A nonhomogeneous nonlocal elasticity model

Nonlocal elasticity with nonhomogeneous elastic moduli and internal length is addressed within a thermodynamic framework suitable to cope with continuum nonlocality. The Clausius–Duhem inequality, enriched by the energy residual, is used to derive the state equations and all other thermodynamic restrictions upon the constitutive equations. A phenomenological nonhomogeneous nonlocal (strain difference-dependent) elasticity model is proposed, in which the stress is the sum of two contributions, local and nonlocal, respectively governed by the standard elastic moduli tensor and the (symmetric positive-definite) nonlocal stiffness tensor. The inhomogeneities of the elastic moduli and of the internal length are conjectured to be each the cause of additional attenuation effects upon the long distance particle interactions. The increased attenuation effects are accounted for by means of the standard attenuation function, but with the standard spatial distance replaced by a suitably larger equivalent distance, and with the spatially variable internal length replaced by the largest value within the domain.
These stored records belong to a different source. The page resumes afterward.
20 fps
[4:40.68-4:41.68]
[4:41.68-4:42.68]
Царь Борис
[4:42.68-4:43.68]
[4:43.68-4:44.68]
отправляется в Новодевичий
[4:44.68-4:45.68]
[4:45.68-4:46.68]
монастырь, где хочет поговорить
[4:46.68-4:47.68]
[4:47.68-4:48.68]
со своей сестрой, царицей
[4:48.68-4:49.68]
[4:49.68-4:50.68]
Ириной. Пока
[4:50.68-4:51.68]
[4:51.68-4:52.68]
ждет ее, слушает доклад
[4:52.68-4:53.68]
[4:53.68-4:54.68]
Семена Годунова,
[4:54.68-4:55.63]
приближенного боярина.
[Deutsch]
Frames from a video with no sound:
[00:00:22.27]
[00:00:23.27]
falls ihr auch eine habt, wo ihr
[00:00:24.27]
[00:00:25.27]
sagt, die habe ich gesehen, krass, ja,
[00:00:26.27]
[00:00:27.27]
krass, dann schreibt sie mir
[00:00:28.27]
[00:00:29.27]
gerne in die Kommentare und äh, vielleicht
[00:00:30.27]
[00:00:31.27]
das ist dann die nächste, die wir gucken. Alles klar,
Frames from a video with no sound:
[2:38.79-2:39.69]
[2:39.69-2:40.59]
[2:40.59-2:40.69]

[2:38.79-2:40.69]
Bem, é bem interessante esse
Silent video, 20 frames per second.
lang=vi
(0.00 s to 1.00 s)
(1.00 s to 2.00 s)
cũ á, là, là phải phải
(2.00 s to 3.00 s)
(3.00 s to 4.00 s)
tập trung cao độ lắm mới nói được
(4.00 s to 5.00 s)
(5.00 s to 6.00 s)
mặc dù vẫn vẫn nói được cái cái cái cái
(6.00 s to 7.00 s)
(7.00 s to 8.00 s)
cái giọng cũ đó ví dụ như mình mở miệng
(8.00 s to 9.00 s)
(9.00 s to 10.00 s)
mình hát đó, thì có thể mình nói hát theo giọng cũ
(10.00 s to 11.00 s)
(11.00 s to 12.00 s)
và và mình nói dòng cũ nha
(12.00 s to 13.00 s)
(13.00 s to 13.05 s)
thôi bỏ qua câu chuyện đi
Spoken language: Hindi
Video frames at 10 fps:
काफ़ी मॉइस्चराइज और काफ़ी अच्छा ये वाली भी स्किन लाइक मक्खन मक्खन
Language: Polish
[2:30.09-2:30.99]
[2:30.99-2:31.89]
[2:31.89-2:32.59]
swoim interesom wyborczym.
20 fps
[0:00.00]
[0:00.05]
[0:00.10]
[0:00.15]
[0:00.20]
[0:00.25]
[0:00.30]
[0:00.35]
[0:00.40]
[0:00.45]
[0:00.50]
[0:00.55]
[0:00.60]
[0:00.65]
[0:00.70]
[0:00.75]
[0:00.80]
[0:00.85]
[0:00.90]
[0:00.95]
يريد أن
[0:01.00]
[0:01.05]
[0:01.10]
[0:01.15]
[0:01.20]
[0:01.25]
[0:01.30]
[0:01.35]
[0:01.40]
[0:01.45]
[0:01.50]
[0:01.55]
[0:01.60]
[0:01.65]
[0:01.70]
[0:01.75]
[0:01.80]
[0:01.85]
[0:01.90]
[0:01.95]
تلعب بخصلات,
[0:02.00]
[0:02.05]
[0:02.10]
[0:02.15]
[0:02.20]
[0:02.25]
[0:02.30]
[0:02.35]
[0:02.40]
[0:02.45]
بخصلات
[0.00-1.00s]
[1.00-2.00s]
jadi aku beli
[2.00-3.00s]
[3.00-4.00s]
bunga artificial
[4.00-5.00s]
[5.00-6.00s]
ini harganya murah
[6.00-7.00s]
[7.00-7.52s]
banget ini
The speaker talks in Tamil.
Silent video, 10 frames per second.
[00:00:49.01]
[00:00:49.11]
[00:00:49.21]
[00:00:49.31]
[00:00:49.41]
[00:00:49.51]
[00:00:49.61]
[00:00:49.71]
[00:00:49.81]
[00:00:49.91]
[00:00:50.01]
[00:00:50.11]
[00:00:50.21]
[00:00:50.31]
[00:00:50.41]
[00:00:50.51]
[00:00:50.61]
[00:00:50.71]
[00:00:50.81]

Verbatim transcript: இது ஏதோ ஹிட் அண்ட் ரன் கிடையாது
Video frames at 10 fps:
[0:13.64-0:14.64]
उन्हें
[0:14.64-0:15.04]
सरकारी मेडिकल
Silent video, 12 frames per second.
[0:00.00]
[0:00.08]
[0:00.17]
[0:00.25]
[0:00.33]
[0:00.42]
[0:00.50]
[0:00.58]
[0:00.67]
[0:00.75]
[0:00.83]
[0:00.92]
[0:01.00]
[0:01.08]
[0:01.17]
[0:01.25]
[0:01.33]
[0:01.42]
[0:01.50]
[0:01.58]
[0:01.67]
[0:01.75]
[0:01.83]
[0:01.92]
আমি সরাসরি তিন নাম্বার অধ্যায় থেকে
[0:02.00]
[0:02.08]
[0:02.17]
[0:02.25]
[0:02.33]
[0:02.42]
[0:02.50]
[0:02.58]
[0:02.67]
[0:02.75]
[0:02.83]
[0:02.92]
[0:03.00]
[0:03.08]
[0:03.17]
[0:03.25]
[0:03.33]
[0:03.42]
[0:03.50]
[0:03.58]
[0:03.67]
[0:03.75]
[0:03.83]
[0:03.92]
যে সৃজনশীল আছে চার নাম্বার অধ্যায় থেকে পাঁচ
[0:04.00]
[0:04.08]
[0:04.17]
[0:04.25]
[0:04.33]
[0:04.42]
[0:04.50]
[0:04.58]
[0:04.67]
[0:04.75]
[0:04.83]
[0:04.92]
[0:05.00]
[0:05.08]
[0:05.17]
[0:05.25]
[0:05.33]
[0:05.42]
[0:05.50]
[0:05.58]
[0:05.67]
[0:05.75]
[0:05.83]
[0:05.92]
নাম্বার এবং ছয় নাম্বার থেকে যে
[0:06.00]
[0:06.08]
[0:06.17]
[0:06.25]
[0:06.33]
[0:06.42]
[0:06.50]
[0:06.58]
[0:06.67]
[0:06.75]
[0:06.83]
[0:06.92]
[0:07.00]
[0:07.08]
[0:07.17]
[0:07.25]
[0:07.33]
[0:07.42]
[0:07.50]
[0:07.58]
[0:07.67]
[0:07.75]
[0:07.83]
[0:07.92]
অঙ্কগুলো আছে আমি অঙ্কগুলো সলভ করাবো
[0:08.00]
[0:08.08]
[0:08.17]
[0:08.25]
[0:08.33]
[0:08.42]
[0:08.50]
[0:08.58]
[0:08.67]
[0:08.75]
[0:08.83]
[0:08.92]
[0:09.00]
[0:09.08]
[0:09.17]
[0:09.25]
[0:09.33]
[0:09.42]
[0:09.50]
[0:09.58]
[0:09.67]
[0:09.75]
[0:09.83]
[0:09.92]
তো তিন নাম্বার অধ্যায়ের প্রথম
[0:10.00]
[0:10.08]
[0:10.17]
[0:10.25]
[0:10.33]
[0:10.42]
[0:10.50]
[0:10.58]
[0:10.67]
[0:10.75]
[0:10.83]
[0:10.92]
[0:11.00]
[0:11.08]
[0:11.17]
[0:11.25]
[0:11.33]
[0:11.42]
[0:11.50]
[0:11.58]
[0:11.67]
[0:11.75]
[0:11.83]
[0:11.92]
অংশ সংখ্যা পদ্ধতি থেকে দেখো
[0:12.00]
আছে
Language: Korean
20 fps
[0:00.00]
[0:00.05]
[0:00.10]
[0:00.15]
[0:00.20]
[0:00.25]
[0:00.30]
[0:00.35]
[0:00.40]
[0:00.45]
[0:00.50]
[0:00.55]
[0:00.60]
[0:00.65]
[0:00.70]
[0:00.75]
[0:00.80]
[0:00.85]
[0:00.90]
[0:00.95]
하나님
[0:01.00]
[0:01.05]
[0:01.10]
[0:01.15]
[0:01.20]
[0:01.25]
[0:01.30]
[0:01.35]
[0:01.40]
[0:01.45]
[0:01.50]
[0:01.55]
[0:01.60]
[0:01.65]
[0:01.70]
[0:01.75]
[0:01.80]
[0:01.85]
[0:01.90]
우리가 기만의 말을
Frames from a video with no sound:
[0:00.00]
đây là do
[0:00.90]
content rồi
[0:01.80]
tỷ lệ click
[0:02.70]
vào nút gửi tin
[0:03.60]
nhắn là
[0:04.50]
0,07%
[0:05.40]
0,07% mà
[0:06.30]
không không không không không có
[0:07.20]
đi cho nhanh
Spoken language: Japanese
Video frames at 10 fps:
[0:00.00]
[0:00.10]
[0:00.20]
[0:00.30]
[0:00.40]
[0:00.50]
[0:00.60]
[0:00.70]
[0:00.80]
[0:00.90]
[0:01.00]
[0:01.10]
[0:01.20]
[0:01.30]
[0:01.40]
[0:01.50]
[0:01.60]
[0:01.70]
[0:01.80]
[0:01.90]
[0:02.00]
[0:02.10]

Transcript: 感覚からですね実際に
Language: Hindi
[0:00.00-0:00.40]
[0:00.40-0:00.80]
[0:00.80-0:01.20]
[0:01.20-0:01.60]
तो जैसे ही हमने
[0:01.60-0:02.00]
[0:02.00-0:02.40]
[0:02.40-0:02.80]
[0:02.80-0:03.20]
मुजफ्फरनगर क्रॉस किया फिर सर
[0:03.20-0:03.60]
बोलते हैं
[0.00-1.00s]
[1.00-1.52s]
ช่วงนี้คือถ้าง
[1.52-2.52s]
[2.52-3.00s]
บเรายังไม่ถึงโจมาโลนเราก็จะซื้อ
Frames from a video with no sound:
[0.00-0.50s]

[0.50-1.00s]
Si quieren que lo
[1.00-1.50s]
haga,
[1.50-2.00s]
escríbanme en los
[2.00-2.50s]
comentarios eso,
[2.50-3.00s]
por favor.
Formulae for the computation of the equivalent distance are heuristically suggested and illustrated with numerical examples. The solution uniqueness of the continuum boundary-value problem is proven and the related total potential energy principle given and employed for possible nonlocal-FEM discretizations. A bar in tension is considered for a few numerical applications, showing perfect numerical stability, provided the free energy potential is positive definite.